6 WTF Japanese Trends (You Can Blame on White Guys)
It's practically a meme in the West: The Japanese are insane. But, you know, loveably insane -- all squid-penises and liquor vending machines, not boring-old-crazy stuff like murder and cannibalism. What we don't realize, however, is that most of this madness is totally our fault. In the past, we've brushed up against the issue in a crowded train car -- discussing how Japanese manga was totally inspired by Donald Duck comics, for example -- but it goes beyond that. It turns out that much of Japan's iconic wackiness was actually imposed upon it by Western culture. Let's take a look at ...
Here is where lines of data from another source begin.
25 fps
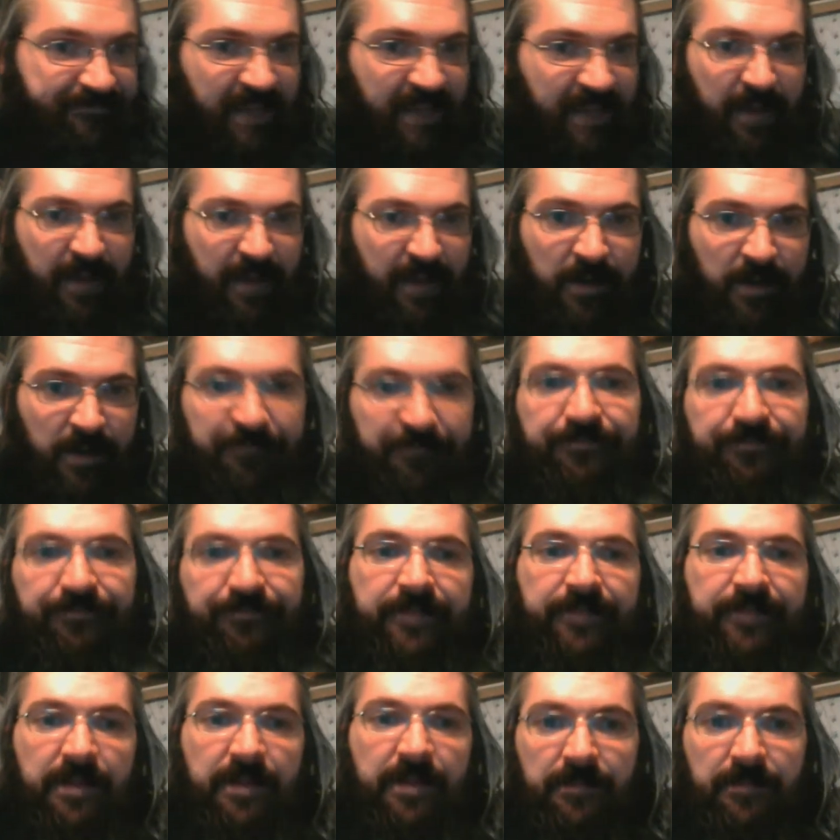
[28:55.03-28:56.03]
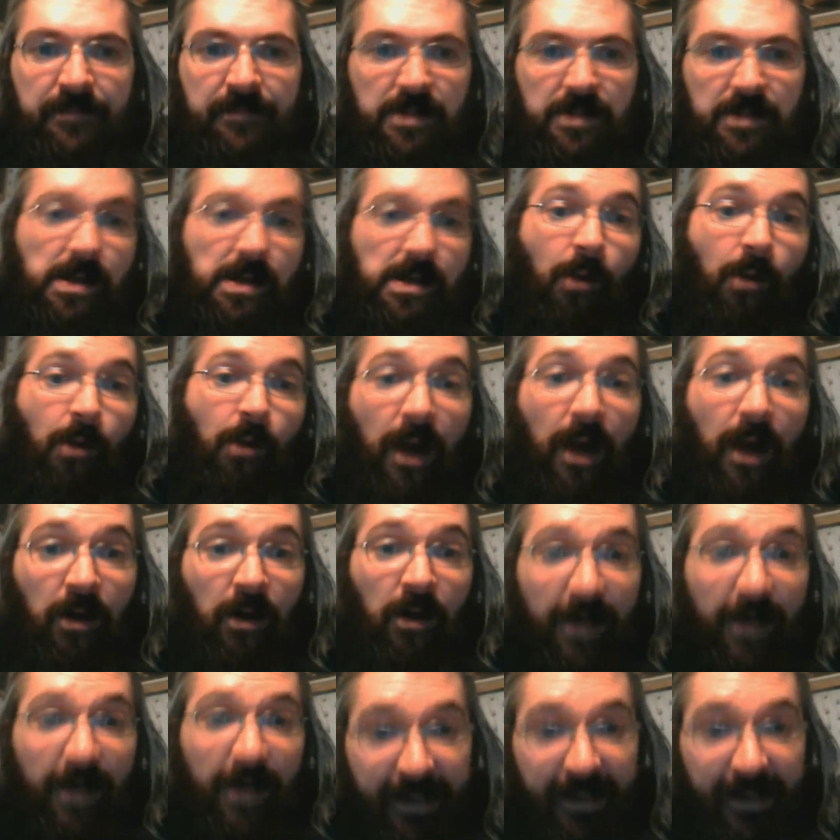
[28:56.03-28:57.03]
Anyway,
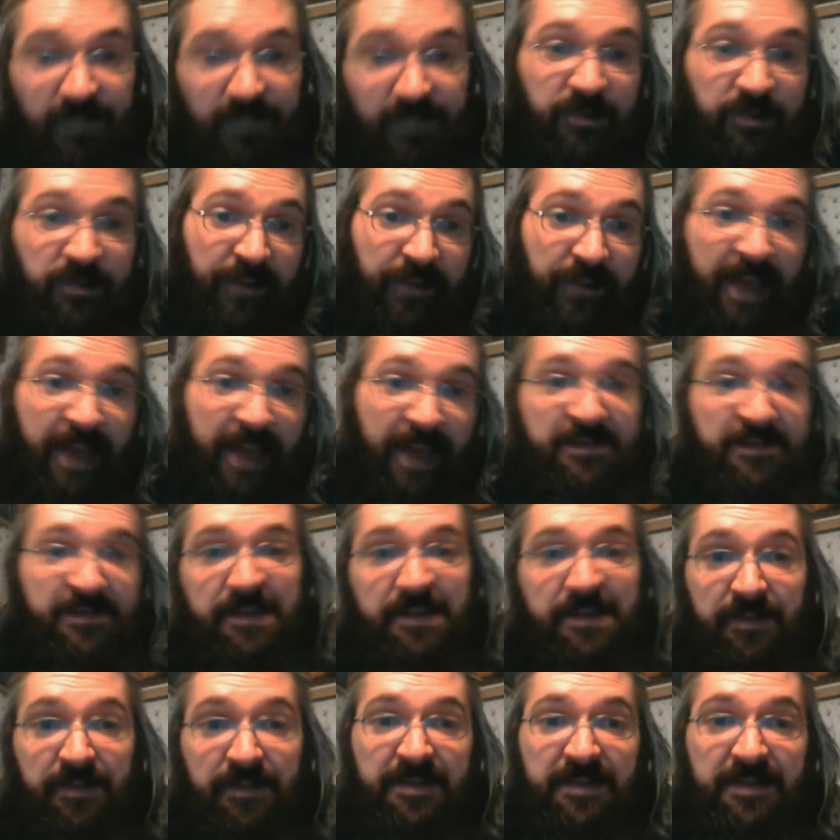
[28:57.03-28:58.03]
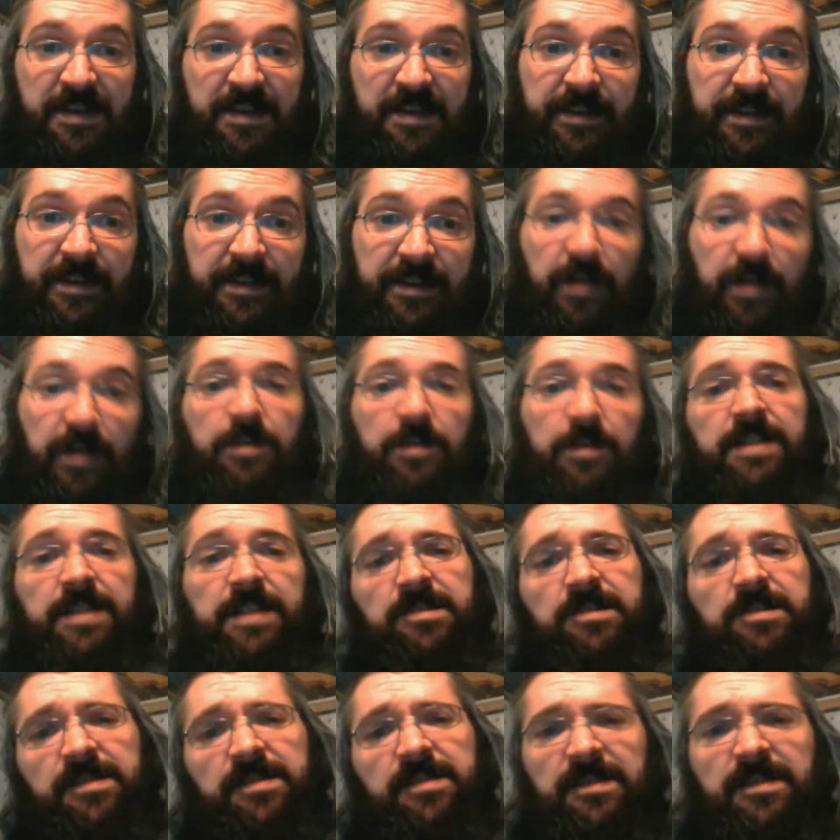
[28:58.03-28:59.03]
well, I guess we should have sympathy,
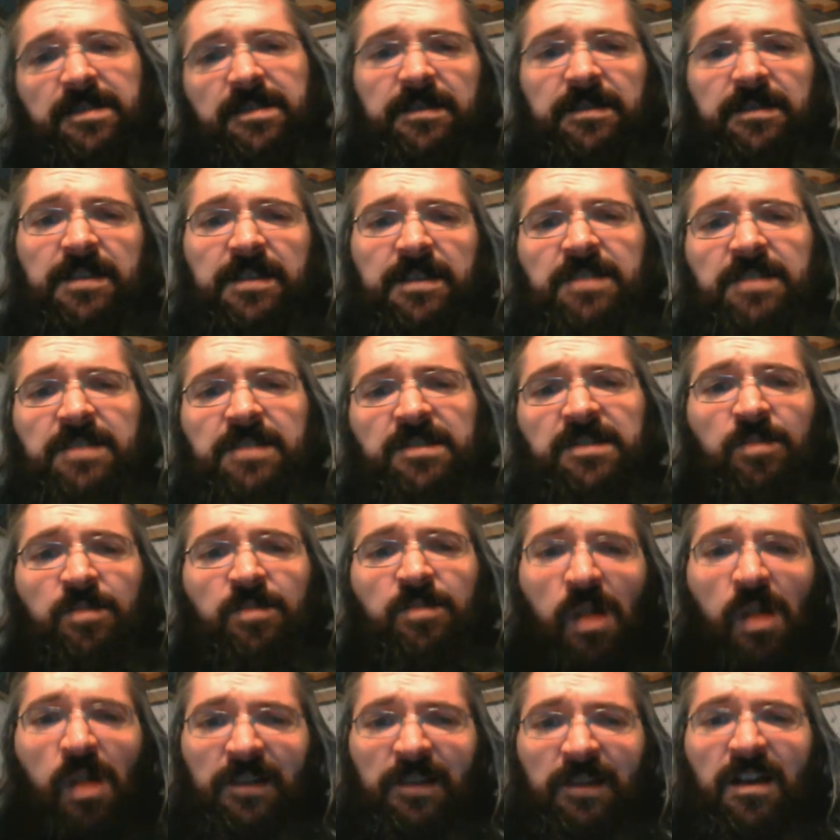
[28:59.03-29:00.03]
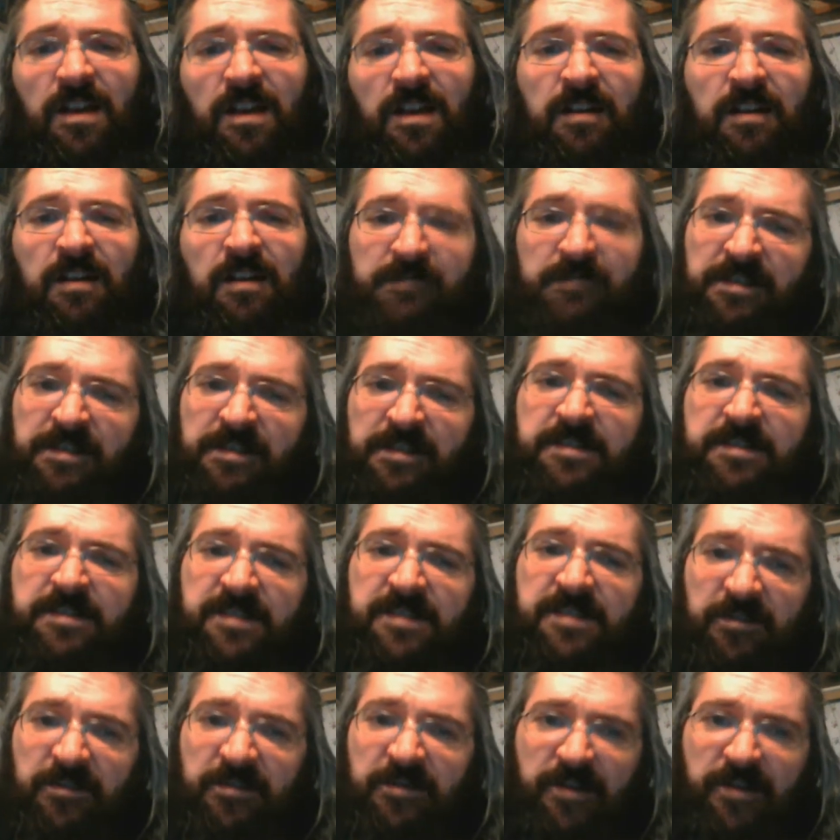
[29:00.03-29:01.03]
they just want love and
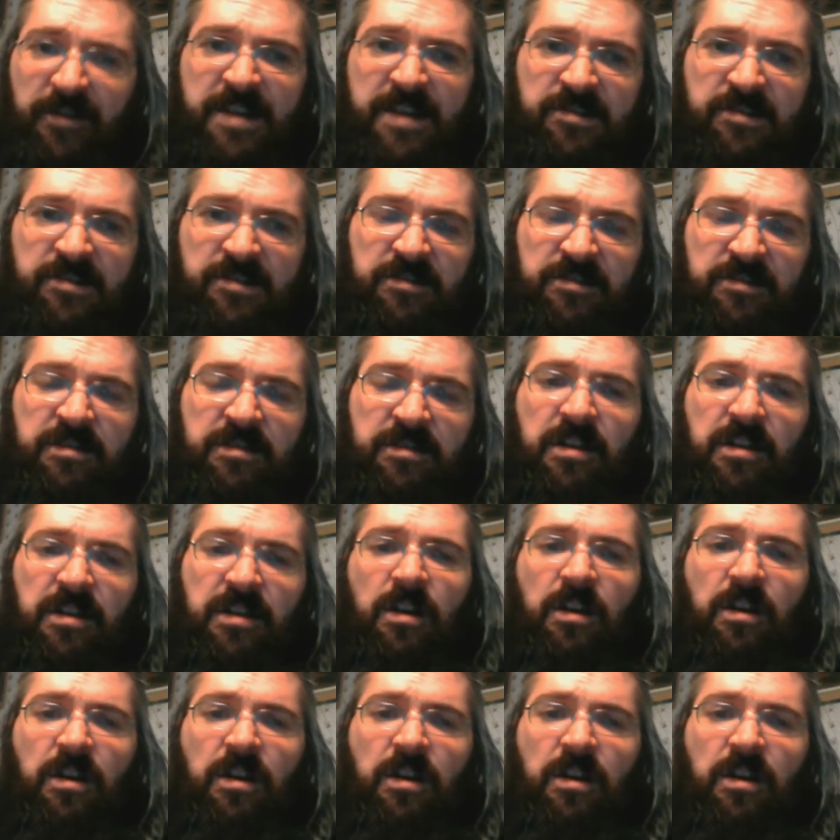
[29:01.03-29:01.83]
consideration.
Tentacle Porn and Pixelated Wangs
Connoisseurs of Japanese porn (hi, every single Cracked reader!) will readily note that, when they start getting down to business, all of the sexy bits are pixelated out like they're trying to keep it PG-13. In the meantime, the uniquely Japanese export of "tentacle porn" has become one of the highlights that illustrate just how bizarre Japan really is.
How It's Our Fault:
Despite what the censored porn might imply, nudity has never been taboo in Japanese culture. Not only were women used to walking around topless, but what we call porn was just another common genre of books, like cooking or travel. Japanese porn, or shunga, was a traditional form of visual media that had no stigma attached to it. Most artists created it without violating any type of social code. They were just making pictures of people fuckin'.
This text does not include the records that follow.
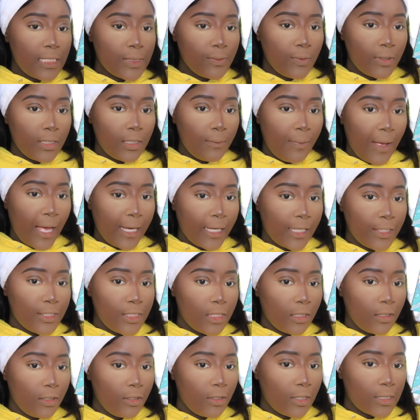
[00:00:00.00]
is what the
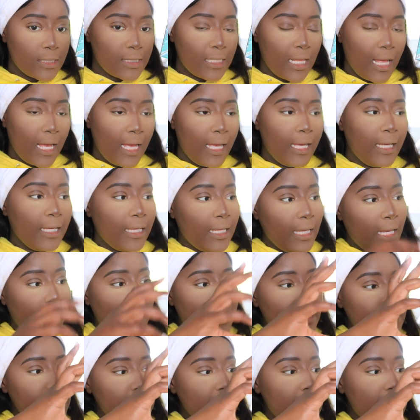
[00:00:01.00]
packaging looks like. It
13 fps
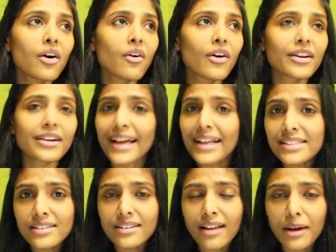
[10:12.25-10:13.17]
or
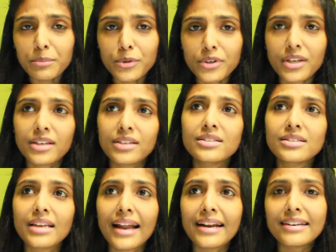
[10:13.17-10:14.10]
cancel our bookings,
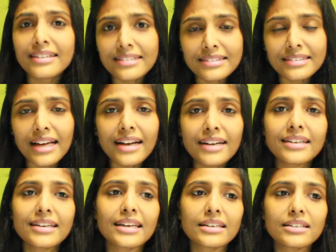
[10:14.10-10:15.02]
and in
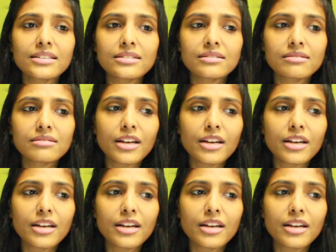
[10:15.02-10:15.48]
that case,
Just the way God intended.
It was only in the 19th century, when Western morality came to Japan, that the Japanese government decided to crack down on such traditional practices as public nudity, in order to make the case to the West that Japan was totally a civilized country. By the time World War II rolled around, Japanese porn had gone from an everyday part of Japanese culture to a demonized art form that, as the Pulitzer-winning expert John W. Dower noted, now inexplicably valued idealized Western versions of beauty, like long legs and big tits.
After the war, the Americans occupied the country and enforced American cultural values. This further stigmatized porn in Japan, to the point where they enacted one of the strangest porn laws in the world: It's OK to have sex on camera, but any display of genitals is strictly forbidden. So now all porn in Japan has the genitals pixelated out.
NSFW.
That of course didn't stop Japan's enterprising purveyors of smut, who quickly found ways to get around the Great Wang Embargo by producing porn that portrayed women being penetrated by tentacle monsters. Tentacles aren't technically dicks -- even when they're explicitly dick-shaped and behaving in a very dickish fashion -- so the government is powerless to censor them. And now the Japanese can enjoy pornography with the power of ... imagination. Or just squinting a little bit.
SFW, apparently.
Seriously, those tentacles are very dick-like.
Consumer Culture
We all know that Japan has a lust for technology -- look on the back of any of your high-tech gadgets, and chances are it says "Made in Japan."
How It's Our Fault:
For most of Japan's history, wealth and consumerism were looked down upon in total disdain. The early Japanese basically lived like the Amish, if the Amish had kickass swords and unflattering haircuts. In fact, merchants and capitalists were always traditionally considered the lowest rung of society, below bureaucrats, farmers and artisans. Japan didn't trade with the outside world, and even banned technological innovation in warfare, like guns, because the samurai were trained with swords and didn't want lowly peasants to threaten them with firearms -- it would be ungentlemanly.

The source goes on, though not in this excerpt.